How Do Mortgage Companies the Score on All 3 Credit Reports?

Your credit rating measures your risk of paying late or defaulting on a loan. Lenders use credit scores together with the remainder of your loan information to quantify your probability of paying back the debt on time. Credit scores allow mortgage companies to use software applications called automated underwriting systems, or AUS, to determine if the amount of risk is suitable for the loan program requested.

Credit Bureaus

The three big credit bureaus are Equifax, Experian and TransUnion. Lenders are invited to report loans and payment history to the credit bureaus on a daily basis. When employers will need to examine a possible borrower’s payment history, they purchase a credit report using the borrower’s name, address and Social Security number. Each credit agency calculates the credit rating differently. This is why the specific same information could be on all three credit reports and they all report another credit rating.

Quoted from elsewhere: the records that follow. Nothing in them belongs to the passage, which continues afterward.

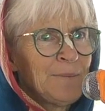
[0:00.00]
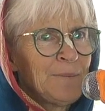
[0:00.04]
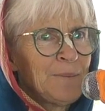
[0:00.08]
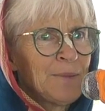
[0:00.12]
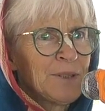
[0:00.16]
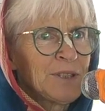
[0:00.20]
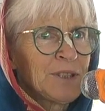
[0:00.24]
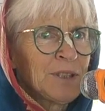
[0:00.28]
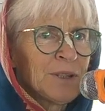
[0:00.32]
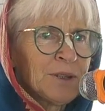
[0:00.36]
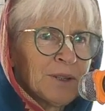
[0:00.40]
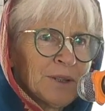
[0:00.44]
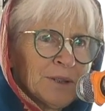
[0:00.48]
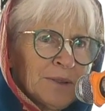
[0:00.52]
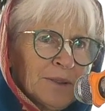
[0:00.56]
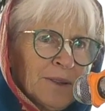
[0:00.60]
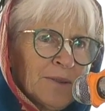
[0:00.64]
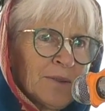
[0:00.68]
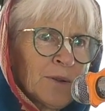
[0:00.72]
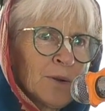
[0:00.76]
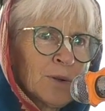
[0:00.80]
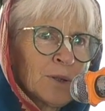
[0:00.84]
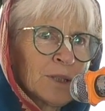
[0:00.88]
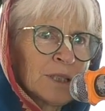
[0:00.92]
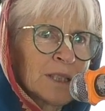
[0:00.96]
So,
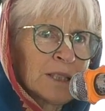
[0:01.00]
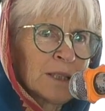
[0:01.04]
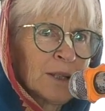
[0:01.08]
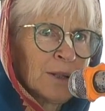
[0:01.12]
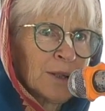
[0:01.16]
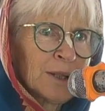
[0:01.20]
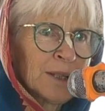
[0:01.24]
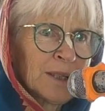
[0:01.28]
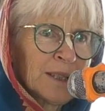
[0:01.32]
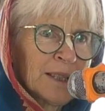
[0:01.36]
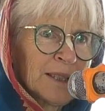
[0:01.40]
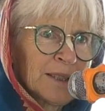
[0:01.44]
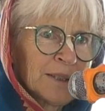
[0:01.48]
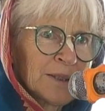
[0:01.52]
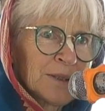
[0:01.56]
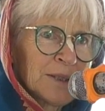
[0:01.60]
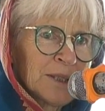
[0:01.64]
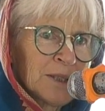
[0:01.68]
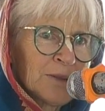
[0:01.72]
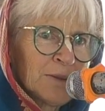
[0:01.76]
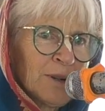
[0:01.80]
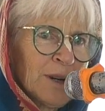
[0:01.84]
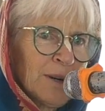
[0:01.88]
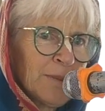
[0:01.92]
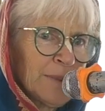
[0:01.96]
of course, Lokanath
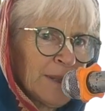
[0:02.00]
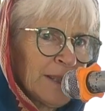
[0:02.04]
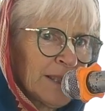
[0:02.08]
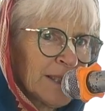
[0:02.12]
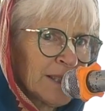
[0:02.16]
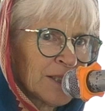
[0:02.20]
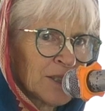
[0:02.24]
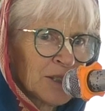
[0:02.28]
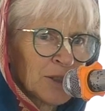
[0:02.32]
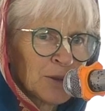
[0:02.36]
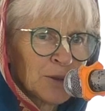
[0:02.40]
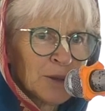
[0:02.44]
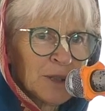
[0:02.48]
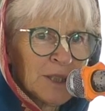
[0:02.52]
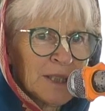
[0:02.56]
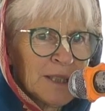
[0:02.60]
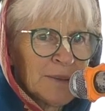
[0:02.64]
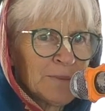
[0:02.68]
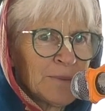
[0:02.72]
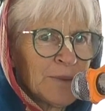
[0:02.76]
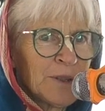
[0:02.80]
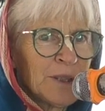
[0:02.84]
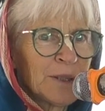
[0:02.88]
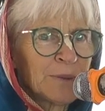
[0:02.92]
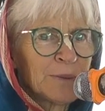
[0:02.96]
Goswami assured
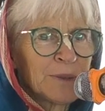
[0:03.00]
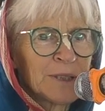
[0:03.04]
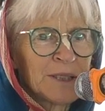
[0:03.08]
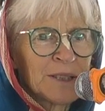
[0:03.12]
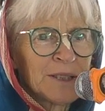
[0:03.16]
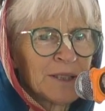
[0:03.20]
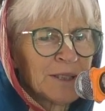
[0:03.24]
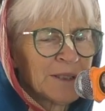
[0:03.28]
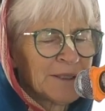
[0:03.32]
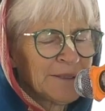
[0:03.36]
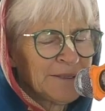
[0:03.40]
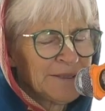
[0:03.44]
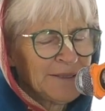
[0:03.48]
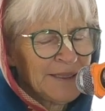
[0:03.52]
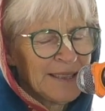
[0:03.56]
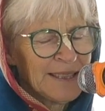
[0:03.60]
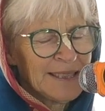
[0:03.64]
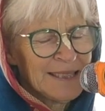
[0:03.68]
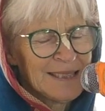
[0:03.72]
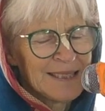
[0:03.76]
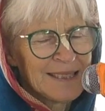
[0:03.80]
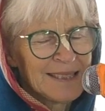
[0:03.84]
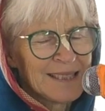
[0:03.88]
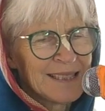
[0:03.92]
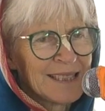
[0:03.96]
him there was no
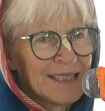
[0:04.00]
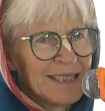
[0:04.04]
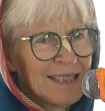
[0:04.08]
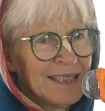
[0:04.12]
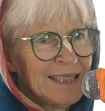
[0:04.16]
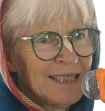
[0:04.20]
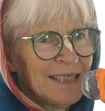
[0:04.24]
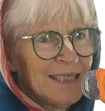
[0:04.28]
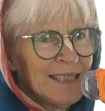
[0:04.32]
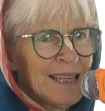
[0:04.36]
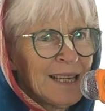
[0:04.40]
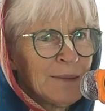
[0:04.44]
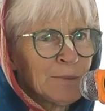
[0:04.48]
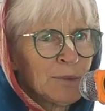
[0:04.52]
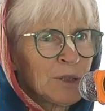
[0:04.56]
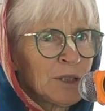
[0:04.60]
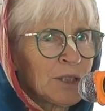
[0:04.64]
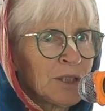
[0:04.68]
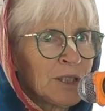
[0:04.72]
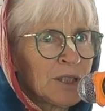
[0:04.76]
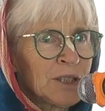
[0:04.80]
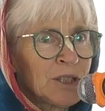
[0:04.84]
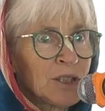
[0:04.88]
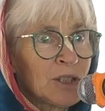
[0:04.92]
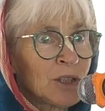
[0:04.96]
offense and
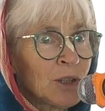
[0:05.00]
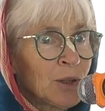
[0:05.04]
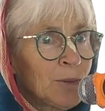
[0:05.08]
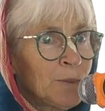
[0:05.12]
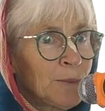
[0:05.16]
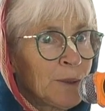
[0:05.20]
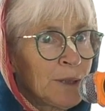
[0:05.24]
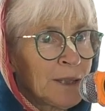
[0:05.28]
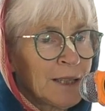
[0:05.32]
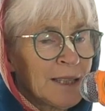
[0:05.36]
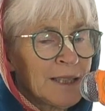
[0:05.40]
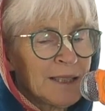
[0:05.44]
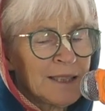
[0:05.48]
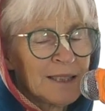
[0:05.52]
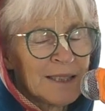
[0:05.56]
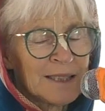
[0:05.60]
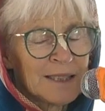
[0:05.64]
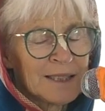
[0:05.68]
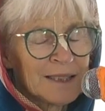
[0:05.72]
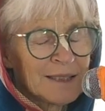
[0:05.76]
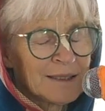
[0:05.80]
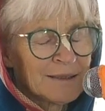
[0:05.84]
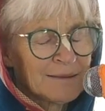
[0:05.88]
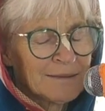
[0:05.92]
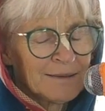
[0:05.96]
was just so
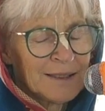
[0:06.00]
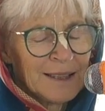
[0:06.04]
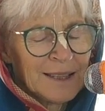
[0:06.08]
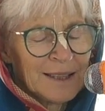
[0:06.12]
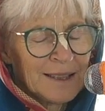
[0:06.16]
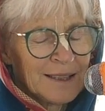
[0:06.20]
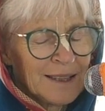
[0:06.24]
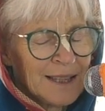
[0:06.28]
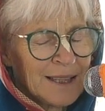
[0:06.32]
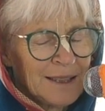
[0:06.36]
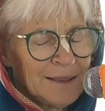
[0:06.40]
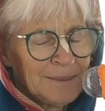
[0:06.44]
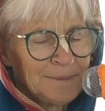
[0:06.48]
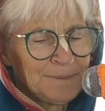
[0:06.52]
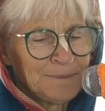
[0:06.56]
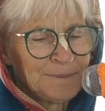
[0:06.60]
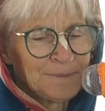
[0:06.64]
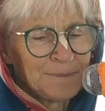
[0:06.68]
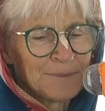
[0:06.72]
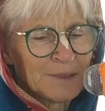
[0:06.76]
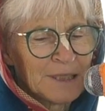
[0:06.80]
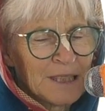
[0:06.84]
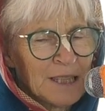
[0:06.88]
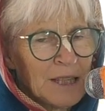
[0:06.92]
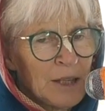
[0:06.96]
pleased with
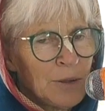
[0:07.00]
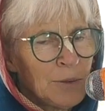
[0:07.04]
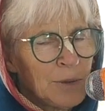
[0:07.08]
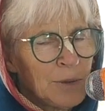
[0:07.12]
the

Factors which Affect Credit Scores

Several factors affect your credit rating. Making your payments on time every month is one significant element. Payments made over 30 days will lower your credit rating. Collections, judgments, tax liens, bankruptcy and foreclosure may have devastating effects on your credit rating. Each time you authorize a person to look at your credit which may decrease your credit score as well.

Raising Your Credit Score

1 misconception is that paying off credit cards will raise your credit rating. The credit bureaus want to see your capacity to manage ongoing credit without missing payments or employing the whole credit line. Pay down your credit cards so that the balances are between 30 to 45% of the total credit line. The older the credit line, the greater. Should you close a credit card, close the latest ones first and maintain the elderly ones.

Finding the Middle Score

Mortgage lenders require access to all three credit bureaus for each borrower. They use the mid-credit score. If your three scores were 780, 776 and 790 they’d use the center of the three scores, in this case 780. They wouldn’t average the scores by adding the three numbers together and dividing the sum by three.

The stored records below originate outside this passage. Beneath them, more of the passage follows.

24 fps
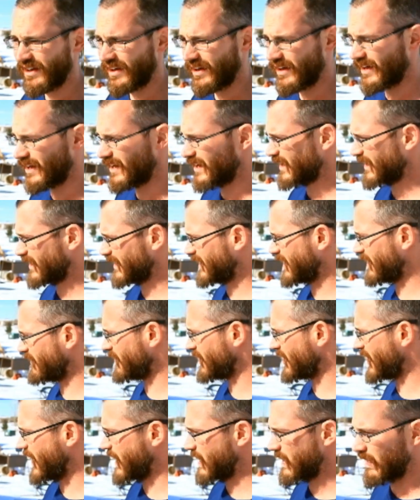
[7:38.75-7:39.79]
uh,
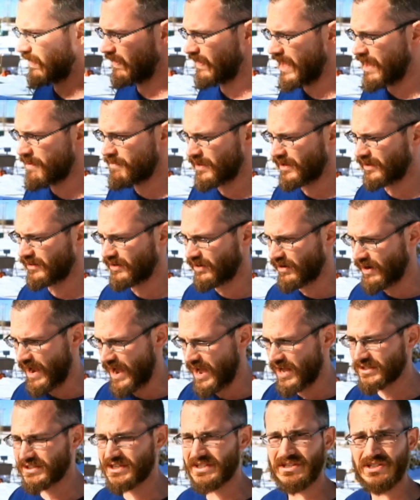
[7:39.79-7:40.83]
given our climate and our
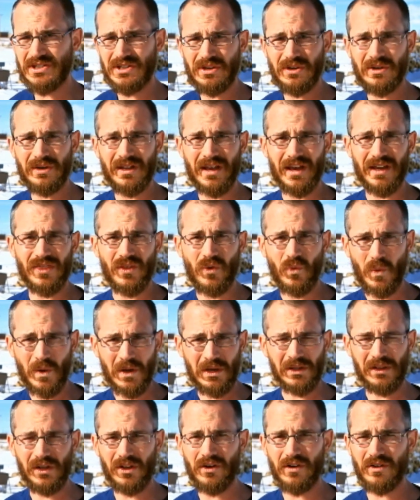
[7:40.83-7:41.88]
altitude and the
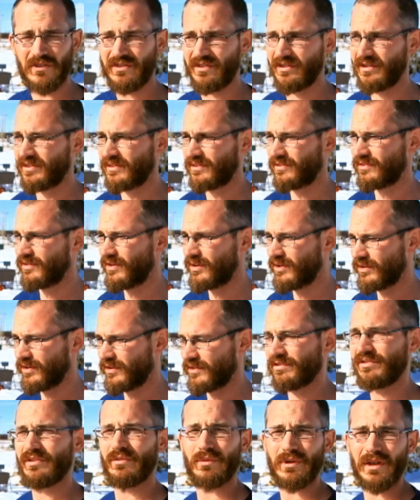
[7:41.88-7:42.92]
wind loads and the snow
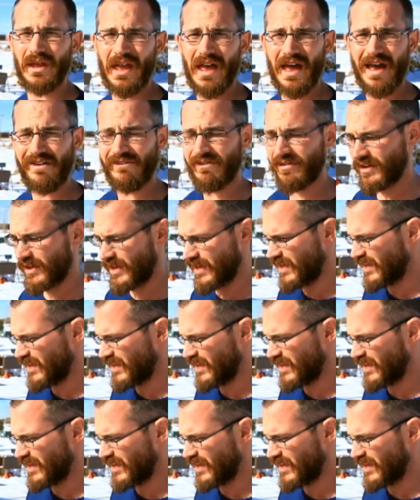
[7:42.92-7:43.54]
loads that we have.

Minimum Credit Score Requirement

Back in January 2010, the Federal Housing Authority, or FHA, began requiring a minimum 580 credit rating for any FHA loan with less than a 10 percent down payment or equity if the loan is a refinance. Conventional loans require a minimum credit score of 620. Lenders are allowed to require their own minimum credit rating requirements beyond what the mortgage investors and insurers require. Having the required score does not guarantee loan approval; it’s only 1 factor that creditors consider when approving a loan.